Yeast Ataxin-2 (Pbp1) Condensates Regulate TORC1 Activity and Autophagy in Response to Cellular Redox State

Yeast ataxin-2, also known as Pbp1 (Poly(A) binding protein-binding protein 1), is an intrinsically disordered protein that has earlier been implicated in stress granule formation, RNA biology, and neurodegenerative disease. However, the normal endogenous function of Pbp1 and ataxin-2 remains poorly understood. In this dissertation, I identified Pbp1 as a dedicated regulator of TORC1 signaling and autophagy under conditions that require mitochondrial respiration. Unlike the autophagy-deficient atg mutants that harbor severe growth defects, pbp1 null mutants exhibited significantly increased cell growth despite lack of autophagy. I discovered that Pbp1 binds to TORC1 specifically during respiratory growth, but utilizes an additional methionine-rich, low complexity (LC) region to inhibit TORC1. This LC region of Pbp1 forms reversible cross-β fibrils that facilitate phase transition of the protein into either liquid-like or gel-like states in vitro and enables self-association of full-length Pbp1 into pelletable assemblies in vivo. Sequence analysis revealed that Pbp1 LC region contains an unusually high frequency of methionine residues (24 methionines in 150 a.a.) compared to the rest of the yeast proteome. I showed that the phase separation of Pbp1 is mediated by these methionine residues, which are sensitive to H2O2-mediated oxidation and mitochondrial toxins in living cells. I also observed that the phase separation of Pbp1 mediated by its C-terminal LC region is responsive to the activity state of mitochondria and required for TORC1 inhibition.
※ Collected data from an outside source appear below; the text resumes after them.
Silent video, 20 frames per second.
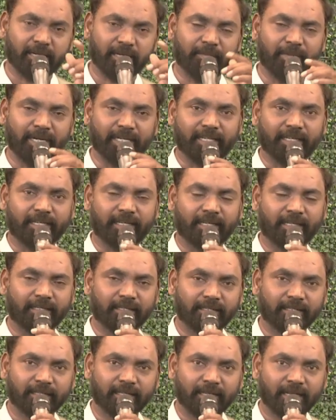தர மாட்டான்
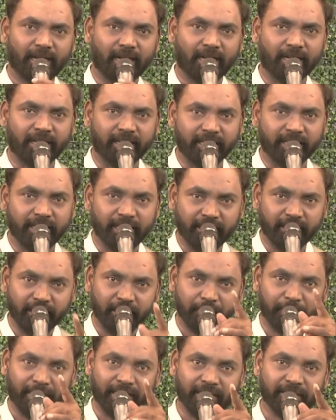ஆனால் அது
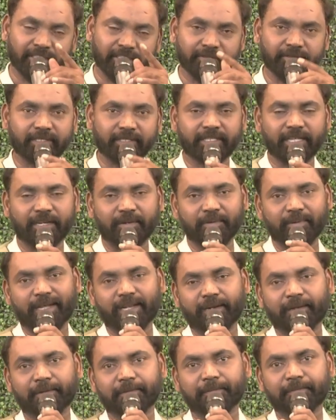ஏழையை படைச்சவர்
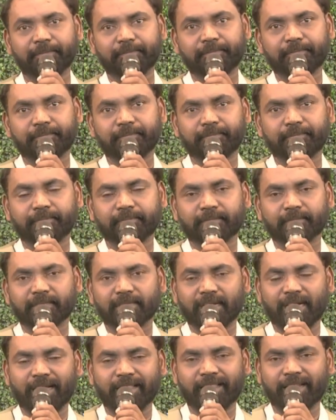தருவாராம்
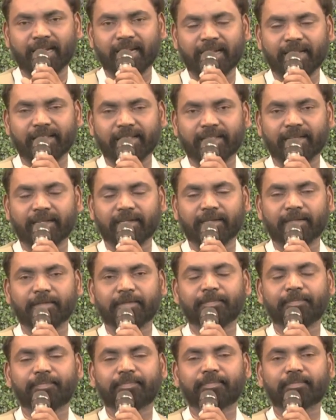அதனால தான்
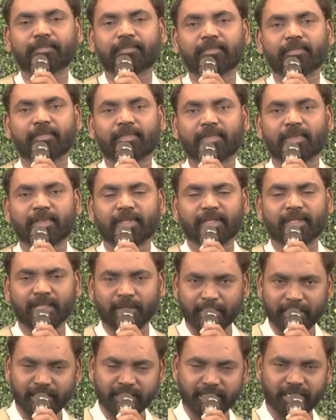
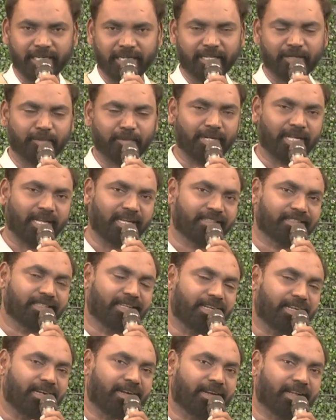நம்ம கண்களுக்கு முன்னால்
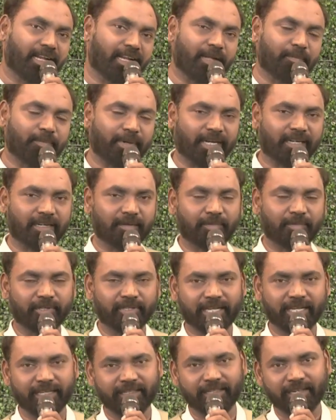சில ஏழைகளை பார்க்கும்
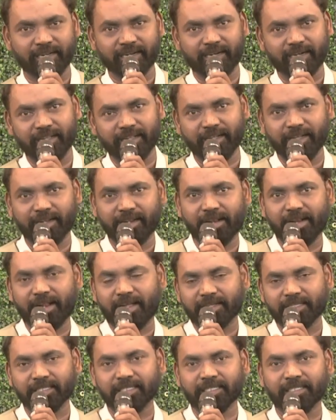பொழுது கர்த்தரை கடங்காரர்
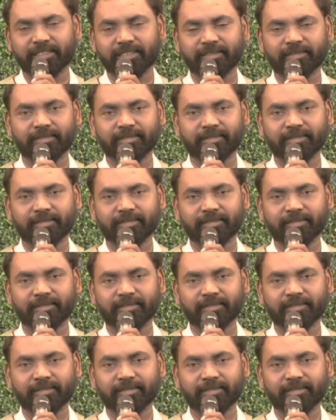ஆக்குங்க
Mutants that weaken phase separation in vitro exhibit reduced capacity to inhibit TORC1 and induce autophagy in vivo. Loss of Pbp1 leads to mitochondrial dysfunction and reduced fitness during nutritional stress. Thus, Pbp1 forms a condensate in response to respiratory status to regulate TORC1 signaling. These observations offer a mechanistic explanation describing how reversible formation of condensates formed from the LC region of Pbp1 has evolved as a sensor of cellular redox state.